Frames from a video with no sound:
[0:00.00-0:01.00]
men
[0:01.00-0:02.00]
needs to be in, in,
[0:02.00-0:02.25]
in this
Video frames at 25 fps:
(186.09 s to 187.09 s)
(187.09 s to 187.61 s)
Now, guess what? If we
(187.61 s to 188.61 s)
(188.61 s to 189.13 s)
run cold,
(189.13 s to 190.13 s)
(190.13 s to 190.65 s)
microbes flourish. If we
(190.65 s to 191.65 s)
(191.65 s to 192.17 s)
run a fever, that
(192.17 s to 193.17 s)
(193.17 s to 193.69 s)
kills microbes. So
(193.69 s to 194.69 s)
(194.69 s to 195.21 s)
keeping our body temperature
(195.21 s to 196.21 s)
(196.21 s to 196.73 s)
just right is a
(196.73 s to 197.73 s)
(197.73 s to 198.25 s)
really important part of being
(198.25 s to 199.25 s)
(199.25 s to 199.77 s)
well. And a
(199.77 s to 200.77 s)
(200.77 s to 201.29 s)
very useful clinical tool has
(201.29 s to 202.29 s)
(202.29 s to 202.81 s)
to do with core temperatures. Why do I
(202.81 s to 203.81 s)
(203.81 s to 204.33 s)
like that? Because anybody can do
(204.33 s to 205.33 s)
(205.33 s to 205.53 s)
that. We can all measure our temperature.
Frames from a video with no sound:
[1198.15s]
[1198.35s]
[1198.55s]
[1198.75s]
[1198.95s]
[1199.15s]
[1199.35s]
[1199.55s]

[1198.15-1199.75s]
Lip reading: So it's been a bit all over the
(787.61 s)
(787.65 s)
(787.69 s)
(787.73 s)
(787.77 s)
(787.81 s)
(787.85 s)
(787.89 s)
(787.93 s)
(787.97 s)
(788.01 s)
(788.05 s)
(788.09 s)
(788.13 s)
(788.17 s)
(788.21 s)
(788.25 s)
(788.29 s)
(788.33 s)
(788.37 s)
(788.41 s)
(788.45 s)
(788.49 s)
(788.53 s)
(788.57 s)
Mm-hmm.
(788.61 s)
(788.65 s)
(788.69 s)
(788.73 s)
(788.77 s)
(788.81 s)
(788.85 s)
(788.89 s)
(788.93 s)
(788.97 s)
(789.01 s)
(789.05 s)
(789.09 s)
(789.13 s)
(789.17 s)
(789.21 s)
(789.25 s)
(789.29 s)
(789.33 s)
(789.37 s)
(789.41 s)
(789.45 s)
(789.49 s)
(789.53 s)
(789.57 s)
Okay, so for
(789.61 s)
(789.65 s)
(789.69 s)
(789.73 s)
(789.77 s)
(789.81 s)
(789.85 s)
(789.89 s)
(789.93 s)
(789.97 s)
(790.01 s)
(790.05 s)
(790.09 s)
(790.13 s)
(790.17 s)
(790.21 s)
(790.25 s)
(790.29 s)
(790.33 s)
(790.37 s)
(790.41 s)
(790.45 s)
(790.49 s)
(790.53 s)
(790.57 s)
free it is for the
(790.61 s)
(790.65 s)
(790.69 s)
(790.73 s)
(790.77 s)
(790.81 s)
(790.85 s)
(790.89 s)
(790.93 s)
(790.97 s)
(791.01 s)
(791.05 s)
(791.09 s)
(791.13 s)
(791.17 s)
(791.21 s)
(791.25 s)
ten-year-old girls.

.....

◆ Problem to solve ◆
Could you restate every entry above word for word?

◆ Response area ◆
Frames from a video with no sound:
[0:00.00-0:01.00]
men
[0:01.00-0:02.00]
needs to be in, in,
[0:02.00-0:02.25]
in this
Video frames at 25 fps:
(186.09 s to 187.09 s)
(187.09 s to 187.61 s)
Now, guess what? If we
(187.61 s to 188.61 s)
(188.61 s to 189.13 s)
run cold,
(189.13 s to 190.13 s)
(190.13 s to 190.65 s)
microbes flourish. If we
(190.65 s to 191.65 s)
(191.65 s to 192.17 s)
run a fever, that
(192.17 s to 193.17 s)
(193.17 s to 193.69 s)
kills microbes. So
(193.69 s to 194.69 s)
(194.69 s to 195.21 s)
keeping our body temperature
(195.21 s to 196.21 s)
(196.21 s to 196.73 s)
just right is a
(196.73 s to 197.73 s)
(197.73 s to 198.25 s)
really important part of being
(198.25 s to 199.25 s)
(199.25 s to 199.77 s)
well. And a
(199.77 s to 200.77 s)
(200.77 s to 201.29 s)
very useful clinical tool has
(201.29 s to 202.29 s)
(202.29 s to 202.81 s)
to do with core temperatures. Why do I
(202.81 s to 203.81 s)
(203.81 s to 204.33 s)
like that? Because anybody can do
(204.33 s to 205.33 s)
(205.33 s to 205.53 s)
that. We can all measure our temperature.
Frames from a video with no sound:
[1198.15s]
[1198.35s]
[1198.55s]
[1198.75s]
[1198.95s]
[1199.15s]
[1199.35s]
[1199.55s]

[1198.15-1199.75s]
Lip reading: So it's been a bit all over the
(787.61 s)
(787.65 s)
(787.69 s)
(787.73 s)
(787.77 s)
(787.81 s)
(787.85 s)
(787.89 s)
(787.93 s)
(787.97 s)
(788.01 s)
(788.05 s)
(788.09 s)
(788.13 s)
(788.17 s)
(788.21 s)
(788.25 s)
(788.29 s)
(788.33 s)
(788.37 s)
(788.41 s)
(788.45 s)
(788.49 s)
(788.53 s)
(788.57 s)
Mm-hmm.
(788.61 s)
(788.65 s)
(788.69 s)
(788.73 s)
(788.77 s)
(788.81 s)
(788.85 s)
(788.89 s)
(788.93 s)
(788.97 s)
(789.01 s)
(789.05 s)
(789.09 s)
(789.13 s)
(789.17 s)
(789.21 s)
(789.25 s)
(789.29 s)
(789.33 s)
(789.37 s)
(789.41 s)
(789.45 s)
(789.49 s)
(789.53 s)
(789.57 s)
Okay, so for
(789.61 s)
(789.65 s)
(789.69 s)
(789.73 s)
(789.77 s)
(789.81 s)
(789.85 s)
(789.89 s)
(789.93 s)
(789.97 s)
(790.01 s)
(790.05 s)
(790.09 s)
(790.13 s)
(790.17 s)
(790.21 s)
(790.25 s)
(790.29 s)
(790.33 s)
(790.37 s)
(790.41 s)
(790.45 s)
(790.49 s)
(790.53 s)
(790.57 s)
free it is for the
(790.61 s)
(790.65 s)
(790.69 s)
(790.73 s)
(790.77 s)
(790.81 s)
(790.85 s)
(790.89 s)
(790.93 s)
(790.97 s)
(791.01 s)
(791.05 s)
(791.09 s)
(791.13 s)
(791.17 s)
(791.21 s)
(791.25 s)
ten-year-old girls.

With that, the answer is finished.